• Simple AWS
  • Posts
  • Aurora DSQL: The PostgreSQL-Compatible Database That Will Break Your App (And How to Fix It)

Aurora DSQL: The PostgreSQL-Compatible Database That Will Break Your App (And How to Fix It)

Aurora DSQL is a new service just launched by AWS. Marketed as the “Fastest serverless distributed SQL database for always available applications“, it promises PostgreSQL compatibility with virtually unlimited scale. But here's what AWS doesn't tell you upfront: it's going to break your existing PostgreSQL application. Not maybe. Not sometimes. It will break it (and that's actually by design).

I've been really excited about this since I heard about it at re:Invent 2024, but my reservations started when I talked to the team behind it and they told me there are no Foreign Keys. So now that it's on General Availability, I decided to spend a bit of time diving deep into Aurora DSQL and discovering all the ways this "compatible" database service differs from what you'd expect. The good news? Once you understand what you're dealing with, DSQL becomes incredibly powerful. The bad news? You're going to need to rethink how you build database applications. It's true, there are no Foreign Keys.

What Aurora DSQL Actually Is

Aurora DSQL isn't just Aurora with auto-scaling bolted on (that would be too easy). It's a fundamentally different beast that happens to speak PostgreSQL's language. Think of it as a distributed, serverless SQL database that borrowed PostgreSQL's syntax but threw out most of the operational model you're used to.

The architecture consists of four main layers that scale independently:

  • A relay and connectivity layer handling client connections.

  • Compute and database engines processing your queries.

  • A distributed transaction log managing concurrency and isolation.

  • A distributed storage layer.

A control plane orchestrates everything across three Availability Zones, automatically scaling each component based on demand (which sounds great until you see the DPU bills).

Here's where it gets interesting: DSQL uses Optimistic Concurrency Control instead of traditional locking. No more deadlocks, but also no more assuming your transaction will just work. Every write operation can fail at commit time if another transaction touched the same data, and your application needs to handle that gracefully. This isn't a edge case, it's normal operation.

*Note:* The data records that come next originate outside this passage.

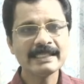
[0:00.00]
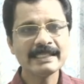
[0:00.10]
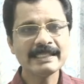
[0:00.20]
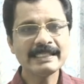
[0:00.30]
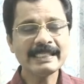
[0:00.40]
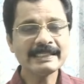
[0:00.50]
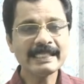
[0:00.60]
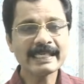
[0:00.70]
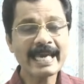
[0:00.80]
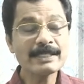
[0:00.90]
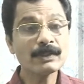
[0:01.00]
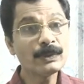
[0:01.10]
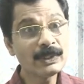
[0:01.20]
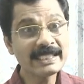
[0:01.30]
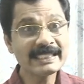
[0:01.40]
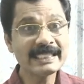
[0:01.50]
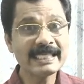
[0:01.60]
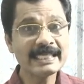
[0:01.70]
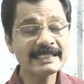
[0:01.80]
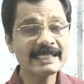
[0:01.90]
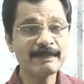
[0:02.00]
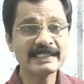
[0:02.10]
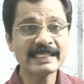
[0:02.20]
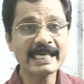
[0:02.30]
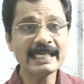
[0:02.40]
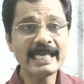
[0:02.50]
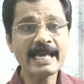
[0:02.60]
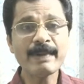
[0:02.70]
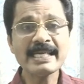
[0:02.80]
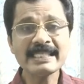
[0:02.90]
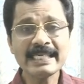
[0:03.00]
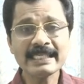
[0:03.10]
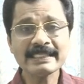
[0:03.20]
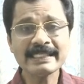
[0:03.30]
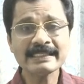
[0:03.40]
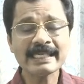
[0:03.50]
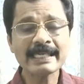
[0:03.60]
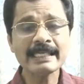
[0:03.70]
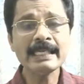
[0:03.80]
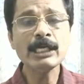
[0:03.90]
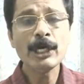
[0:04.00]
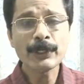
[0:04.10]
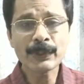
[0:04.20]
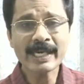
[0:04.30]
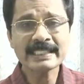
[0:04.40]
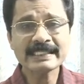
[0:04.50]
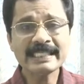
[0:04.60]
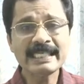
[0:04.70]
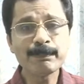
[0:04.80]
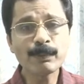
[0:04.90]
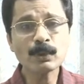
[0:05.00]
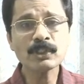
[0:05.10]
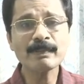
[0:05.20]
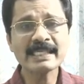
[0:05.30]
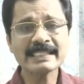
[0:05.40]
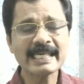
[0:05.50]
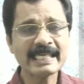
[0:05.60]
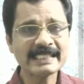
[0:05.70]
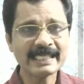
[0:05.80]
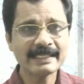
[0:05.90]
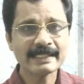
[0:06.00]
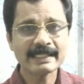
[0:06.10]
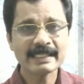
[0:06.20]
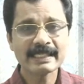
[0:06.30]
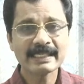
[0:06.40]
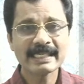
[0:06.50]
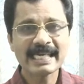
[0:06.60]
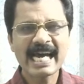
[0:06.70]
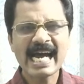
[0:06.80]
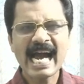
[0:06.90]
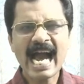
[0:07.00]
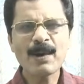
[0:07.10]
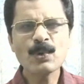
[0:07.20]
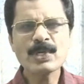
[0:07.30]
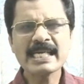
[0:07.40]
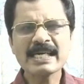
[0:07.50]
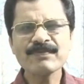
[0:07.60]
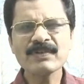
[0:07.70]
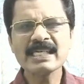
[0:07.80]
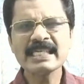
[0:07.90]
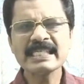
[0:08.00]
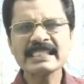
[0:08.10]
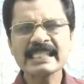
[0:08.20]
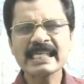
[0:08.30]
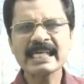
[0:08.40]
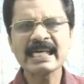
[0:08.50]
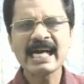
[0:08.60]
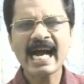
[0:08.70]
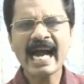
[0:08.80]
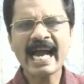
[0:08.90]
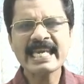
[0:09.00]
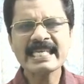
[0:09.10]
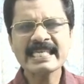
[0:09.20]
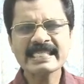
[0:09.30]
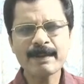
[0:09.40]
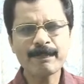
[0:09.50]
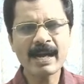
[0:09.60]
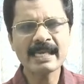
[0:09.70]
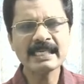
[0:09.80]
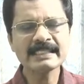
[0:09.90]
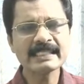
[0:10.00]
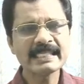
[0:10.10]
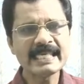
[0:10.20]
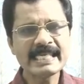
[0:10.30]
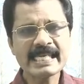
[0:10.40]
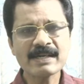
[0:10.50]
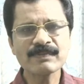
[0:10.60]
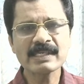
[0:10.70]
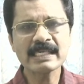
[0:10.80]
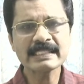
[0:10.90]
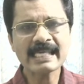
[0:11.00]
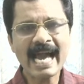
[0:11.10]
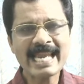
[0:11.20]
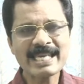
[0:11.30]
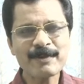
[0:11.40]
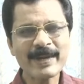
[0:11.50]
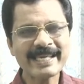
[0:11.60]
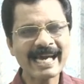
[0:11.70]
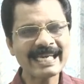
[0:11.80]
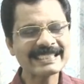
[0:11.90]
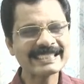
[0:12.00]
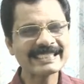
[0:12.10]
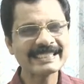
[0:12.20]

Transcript: This is in the case of uniseriate stamen cycle, and biseriate stamen cycle, you can see diplostomenous condition. Outer whorl is antisepalous, inner whorl is antipetalous.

The service comes in two flavors: single-Region clusters that operate active-active across three AZs within one AWS Region (meaning it's highly available out of the box), and multi-Region clusters that synchronously replicate across multiple regions with a "witness" region handling log consensus (much better than Aurora Global Databases). The single-Region setup targets 99.99% availability, while multi-Region promises 99.999% (those extra nines cost extra, obviously).

What makes this serverless is that you don't provision instances or manage scaling policies. DSQL automatically partitions your data based on primary key ranges and access patterns, spins up compute resources as needed, and bills you in Distributed Processing Units (DPUs) for actual usage. It's infrastructure abstraction taken to its logical extreme (for better and worse). At least it's truly truly serverless, not like Aurora Serverless.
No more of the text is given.